To change and activate configuration changes from the CLI:

  1. Back up the files in the /opt/phion/config/active directory.
  2. At the command line, change to the /opt/phion/config/configroot directory.
  3. Make the required changes to the appropriate file. For example, you can edit the boxnet.conf file.
  4. Change to the /bin directory at /opt/phion/modules/box/ for the configuration file that you edited. Enter:
    • cd /opt/phion/modules/box/<config file>/bin
    For example, to change to the /bin directory for the boxnet.conf file:
    • cd /opt/phion/modules/box/boxnet/bin
  5. Verify the integrity of the configuration file that you edited in the /opt/phion/config/configroot directory. Enter:
    • verify <path to the file in configroot directory>
    For example, to verify the integrity of the boxnet.conf file:
    • verify /opt/phion/config/configroot/boxnet.conf
  6. After the edited configuration file has been successfully checked, copy it to the /opt/phion/config/active directory.
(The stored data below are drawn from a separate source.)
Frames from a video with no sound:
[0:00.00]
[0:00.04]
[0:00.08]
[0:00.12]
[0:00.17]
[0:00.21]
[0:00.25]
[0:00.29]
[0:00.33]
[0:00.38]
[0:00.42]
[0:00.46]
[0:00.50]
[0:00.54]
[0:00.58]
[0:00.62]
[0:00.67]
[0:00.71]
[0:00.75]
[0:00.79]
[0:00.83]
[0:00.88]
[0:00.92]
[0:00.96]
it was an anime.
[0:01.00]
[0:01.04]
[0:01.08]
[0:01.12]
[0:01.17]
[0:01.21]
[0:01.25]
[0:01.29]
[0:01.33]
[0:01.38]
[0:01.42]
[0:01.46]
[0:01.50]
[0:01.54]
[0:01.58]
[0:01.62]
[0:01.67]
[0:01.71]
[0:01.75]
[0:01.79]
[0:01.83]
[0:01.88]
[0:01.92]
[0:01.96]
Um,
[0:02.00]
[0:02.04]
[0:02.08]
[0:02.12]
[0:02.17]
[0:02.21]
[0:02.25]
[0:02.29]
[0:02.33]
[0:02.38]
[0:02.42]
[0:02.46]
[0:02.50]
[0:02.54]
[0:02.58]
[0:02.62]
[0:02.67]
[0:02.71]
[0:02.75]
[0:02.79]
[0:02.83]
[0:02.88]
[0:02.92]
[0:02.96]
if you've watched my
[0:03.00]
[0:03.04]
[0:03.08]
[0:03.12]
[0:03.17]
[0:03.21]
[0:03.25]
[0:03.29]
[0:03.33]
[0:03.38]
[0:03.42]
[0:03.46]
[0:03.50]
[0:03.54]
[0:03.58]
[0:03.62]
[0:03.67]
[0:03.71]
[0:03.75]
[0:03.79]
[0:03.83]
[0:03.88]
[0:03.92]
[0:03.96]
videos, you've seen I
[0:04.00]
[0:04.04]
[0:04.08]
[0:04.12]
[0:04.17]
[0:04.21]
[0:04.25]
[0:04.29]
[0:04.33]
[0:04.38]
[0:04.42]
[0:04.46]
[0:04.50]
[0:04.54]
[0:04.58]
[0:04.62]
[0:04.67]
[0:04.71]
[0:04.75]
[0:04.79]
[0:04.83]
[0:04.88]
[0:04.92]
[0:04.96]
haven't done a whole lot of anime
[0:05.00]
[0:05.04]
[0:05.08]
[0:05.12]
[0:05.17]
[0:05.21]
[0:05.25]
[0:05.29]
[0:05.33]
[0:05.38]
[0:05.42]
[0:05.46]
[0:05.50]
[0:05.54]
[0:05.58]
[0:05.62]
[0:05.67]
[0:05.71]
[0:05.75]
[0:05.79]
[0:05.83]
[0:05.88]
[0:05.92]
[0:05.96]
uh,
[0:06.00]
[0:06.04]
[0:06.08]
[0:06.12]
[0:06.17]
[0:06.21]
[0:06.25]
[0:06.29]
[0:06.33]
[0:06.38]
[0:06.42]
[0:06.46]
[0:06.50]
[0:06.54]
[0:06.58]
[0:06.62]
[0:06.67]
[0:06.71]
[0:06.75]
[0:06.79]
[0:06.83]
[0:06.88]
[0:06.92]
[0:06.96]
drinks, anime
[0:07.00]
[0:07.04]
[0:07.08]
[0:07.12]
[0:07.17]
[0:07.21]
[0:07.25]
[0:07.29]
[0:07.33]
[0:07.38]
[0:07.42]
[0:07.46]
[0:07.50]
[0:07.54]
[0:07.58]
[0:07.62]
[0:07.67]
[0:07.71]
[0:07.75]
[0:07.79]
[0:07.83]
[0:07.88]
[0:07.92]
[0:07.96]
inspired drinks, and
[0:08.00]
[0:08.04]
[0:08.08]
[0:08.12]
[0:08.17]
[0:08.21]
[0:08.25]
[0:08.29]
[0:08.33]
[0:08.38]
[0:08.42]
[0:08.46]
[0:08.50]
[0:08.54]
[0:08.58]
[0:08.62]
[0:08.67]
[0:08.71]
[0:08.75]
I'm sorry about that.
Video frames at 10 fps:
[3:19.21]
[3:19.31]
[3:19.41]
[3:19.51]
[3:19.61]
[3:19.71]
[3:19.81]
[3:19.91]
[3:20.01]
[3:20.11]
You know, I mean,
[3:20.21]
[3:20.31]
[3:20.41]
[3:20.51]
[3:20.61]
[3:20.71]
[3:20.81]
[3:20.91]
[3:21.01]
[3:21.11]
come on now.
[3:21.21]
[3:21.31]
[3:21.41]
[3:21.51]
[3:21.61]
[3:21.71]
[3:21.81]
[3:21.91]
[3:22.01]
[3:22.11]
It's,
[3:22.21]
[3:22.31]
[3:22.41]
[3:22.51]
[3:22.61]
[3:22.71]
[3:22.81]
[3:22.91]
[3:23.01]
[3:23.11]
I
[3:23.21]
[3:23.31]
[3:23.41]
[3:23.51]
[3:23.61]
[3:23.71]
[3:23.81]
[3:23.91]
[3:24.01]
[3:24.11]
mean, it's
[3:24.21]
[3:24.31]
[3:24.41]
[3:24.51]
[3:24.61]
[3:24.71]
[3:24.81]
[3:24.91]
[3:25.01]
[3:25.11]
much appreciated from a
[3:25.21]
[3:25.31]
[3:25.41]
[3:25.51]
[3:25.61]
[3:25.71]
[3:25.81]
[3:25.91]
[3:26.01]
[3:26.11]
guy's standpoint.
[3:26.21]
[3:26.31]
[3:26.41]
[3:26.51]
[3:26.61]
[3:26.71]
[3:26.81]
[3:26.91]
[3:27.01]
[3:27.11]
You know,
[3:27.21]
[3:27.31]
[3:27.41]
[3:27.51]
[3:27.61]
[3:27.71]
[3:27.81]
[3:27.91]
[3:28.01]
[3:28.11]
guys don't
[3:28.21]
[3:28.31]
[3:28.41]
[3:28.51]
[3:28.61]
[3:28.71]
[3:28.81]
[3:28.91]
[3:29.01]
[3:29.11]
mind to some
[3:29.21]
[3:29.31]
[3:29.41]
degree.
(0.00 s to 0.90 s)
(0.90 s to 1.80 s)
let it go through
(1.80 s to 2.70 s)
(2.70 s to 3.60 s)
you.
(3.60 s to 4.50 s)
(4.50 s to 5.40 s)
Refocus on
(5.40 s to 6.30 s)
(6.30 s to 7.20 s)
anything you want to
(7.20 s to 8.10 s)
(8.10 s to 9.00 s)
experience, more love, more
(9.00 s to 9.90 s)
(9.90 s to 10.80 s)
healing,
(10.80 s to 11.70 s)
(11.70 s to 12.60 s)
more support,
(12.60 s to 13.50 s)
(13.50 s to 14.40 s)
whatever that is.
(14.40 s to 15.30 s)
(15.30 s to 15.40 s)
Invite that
    To avoid the Box activation alert symbol being displayed on the screen, you can also use the command:
    mv /opt/phion/preserve/boxnet.conf /opt/phion/config/active/boxnet.conf , instead of copying the file.

  7. Change into the /bin directory at /opt/phion/modules/box/ and activate the configuration.
    • cd /opt/phion/modules/box/<config file>/bin
    • activate
    For example, to activate changes to the boxnet.conf file:
    • cd /opt/phion/modules/box/boxnet/bin
    • activate
  8. Refresh the configurations in Barracuda Firewall Admin. You have two options:

    • Click Disconnect and then click Reconnect.

    • In the Config Tree, right-click the top node and select Refresh Complete Tree.

    Because Barracuda Firewall Admin displays configurations from the /opt/phion/config/configroot directory and not the /opt/phion/config/active directory, it is important that you refresh the Config Tree after making configuration changes in the CLI. Otherwise, Barracuda Firewall Admin overwrites your changes and displays settings from a cache of the previous configuration.